> [Action item]: An exact transcription of all the records, free of pictures, is the expected answer.

> [Provided data]:
##############################

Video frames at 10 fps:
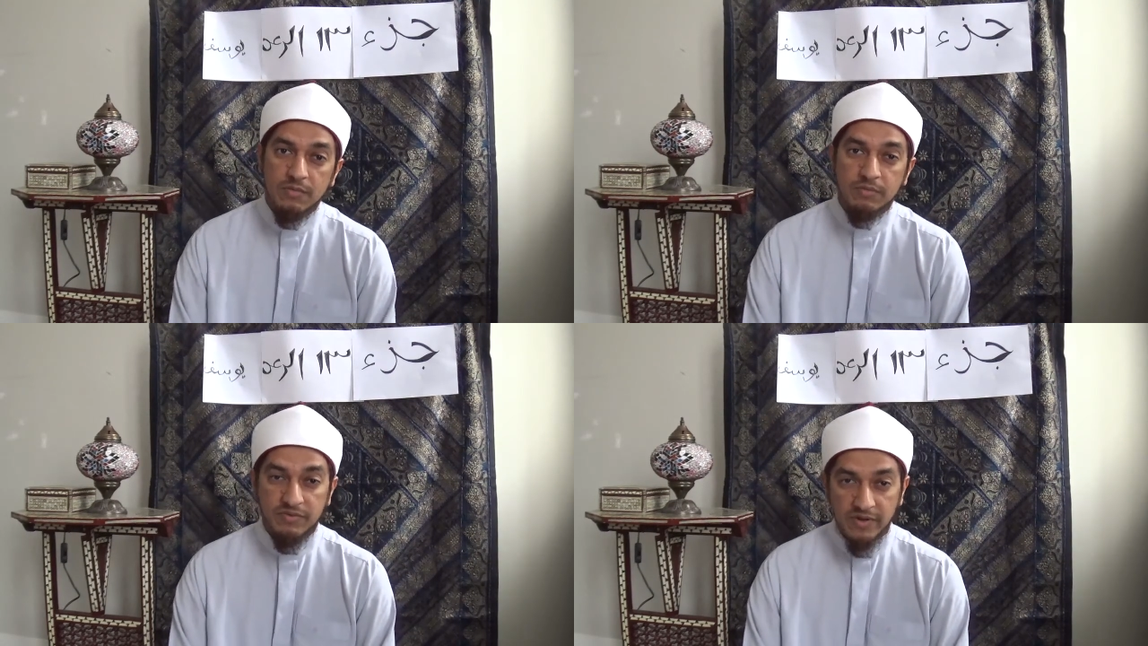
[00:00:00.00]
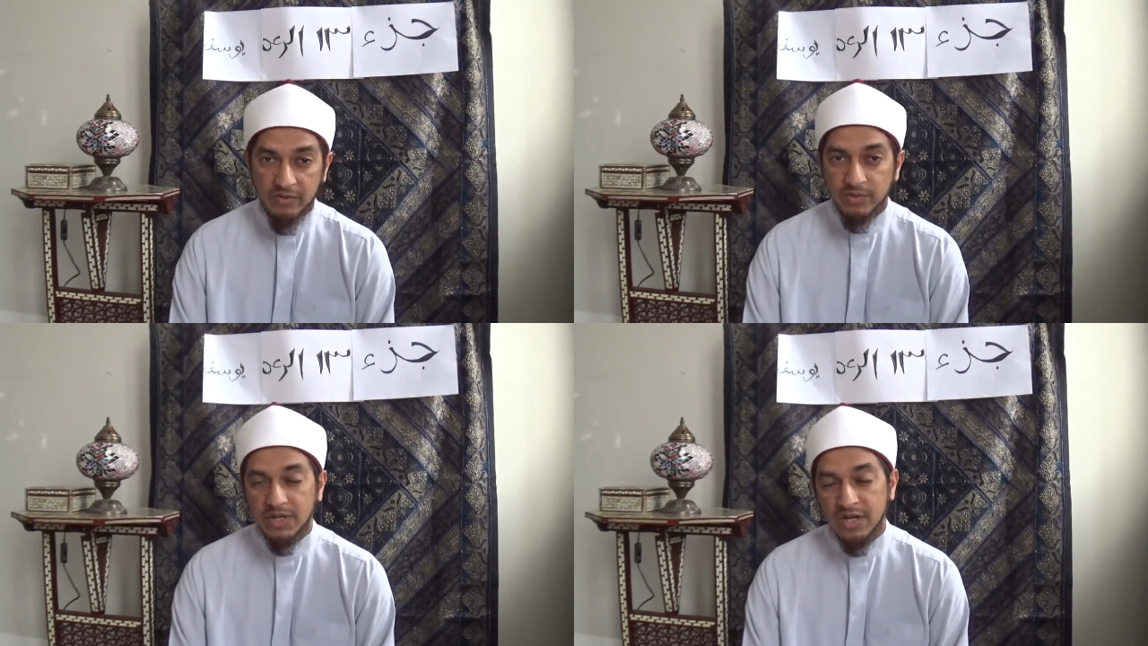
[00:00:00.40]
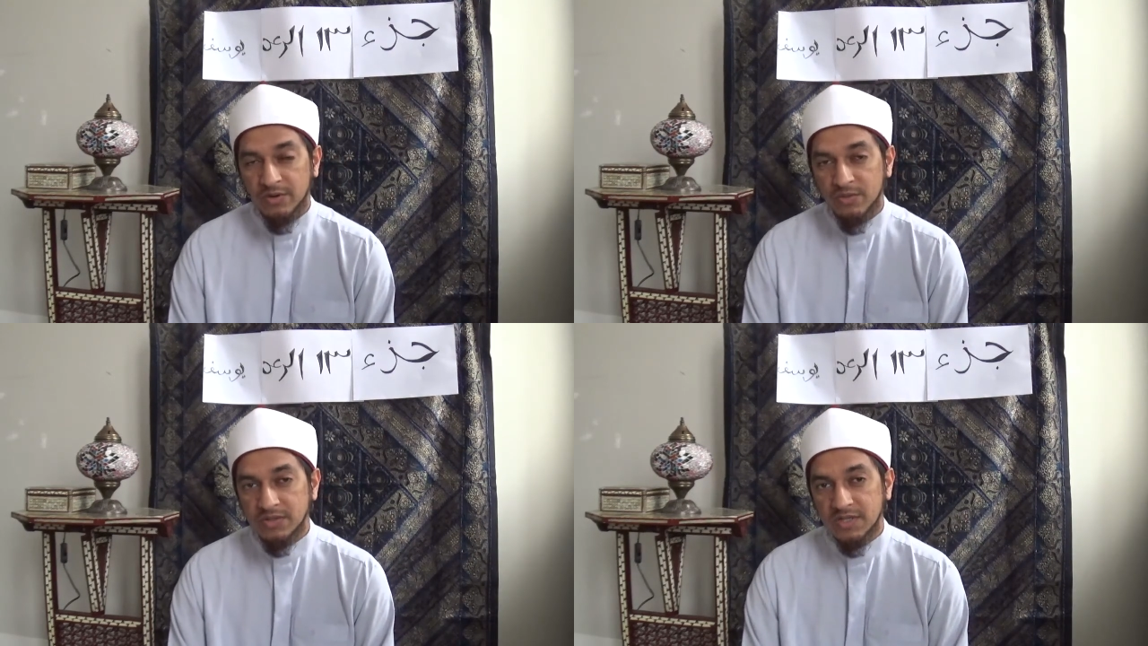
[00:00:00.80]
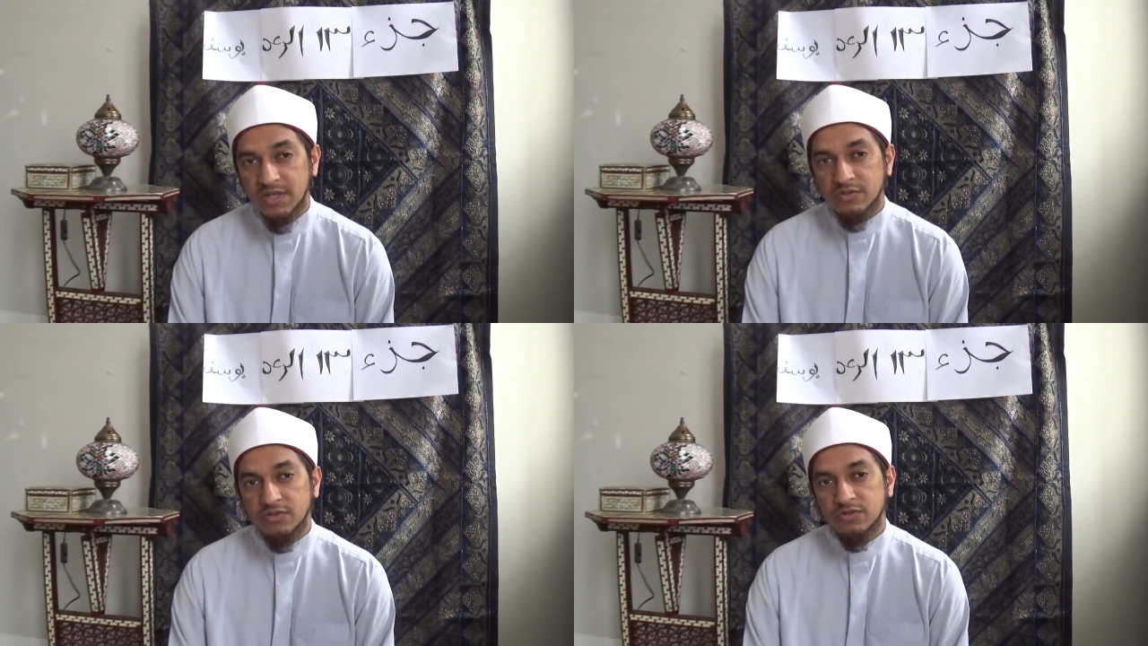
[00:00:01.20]
but 5 were the clear ones.
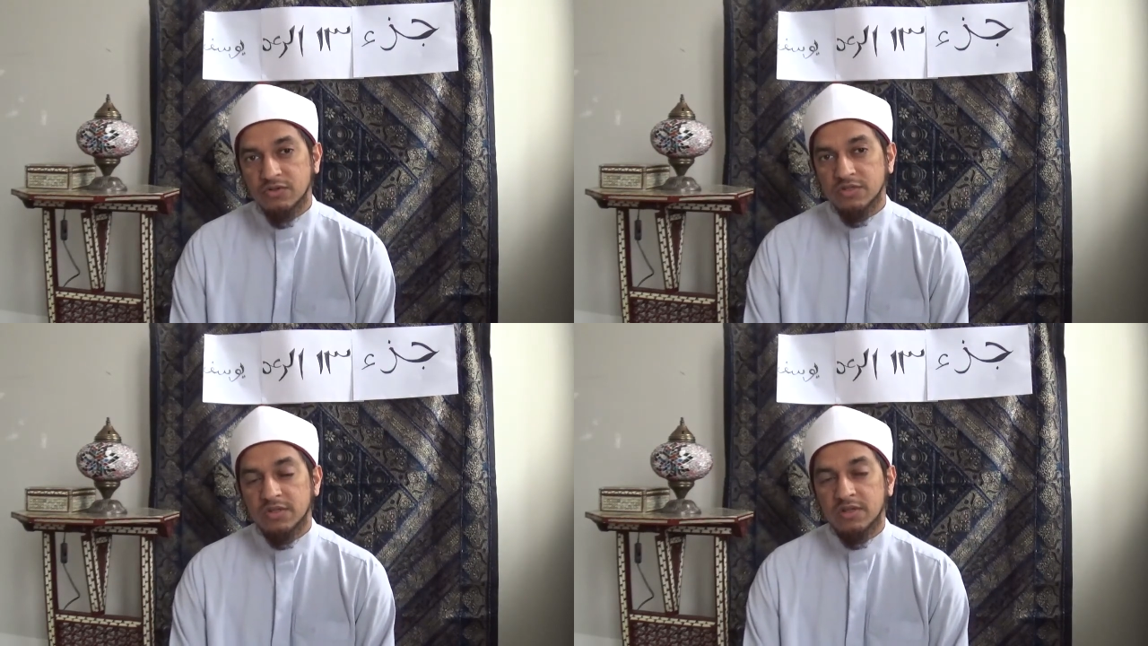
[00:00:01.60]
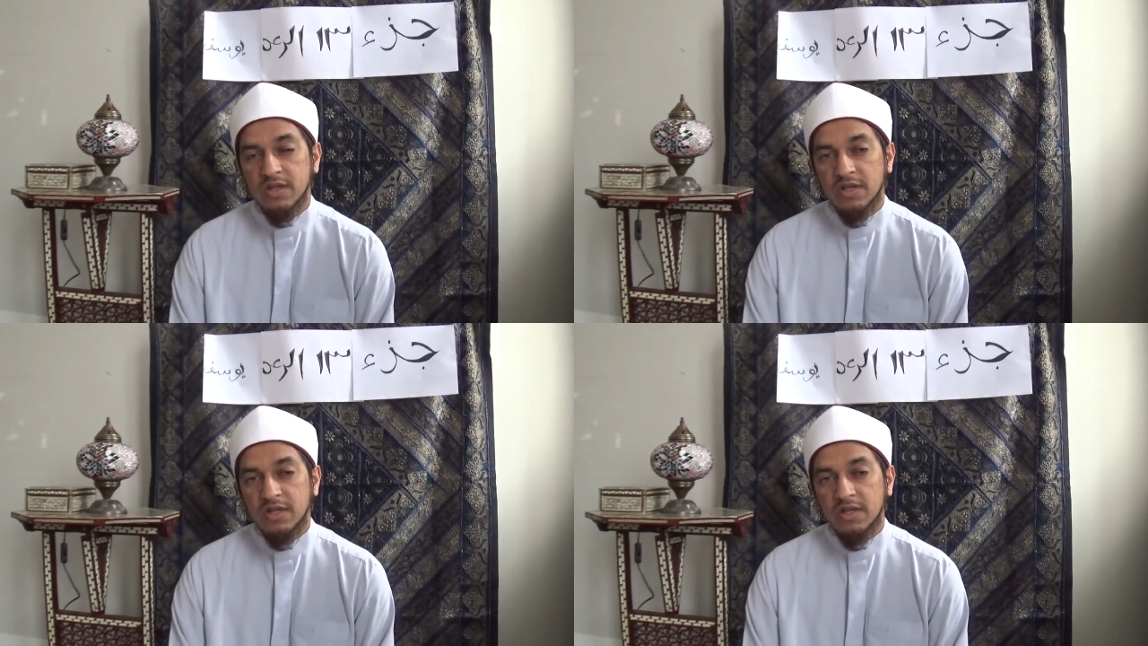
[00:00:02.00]
So it shows the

##############################

> [Task answer]:
Video frames at 10 fps:
[00:00:00.00]
[00:00:00.40]
[00:00:00.80]
[00:00:01.20]
but 5 were the clear ones.
[00:00:01.60]
[00:00:02.00]
So it shows the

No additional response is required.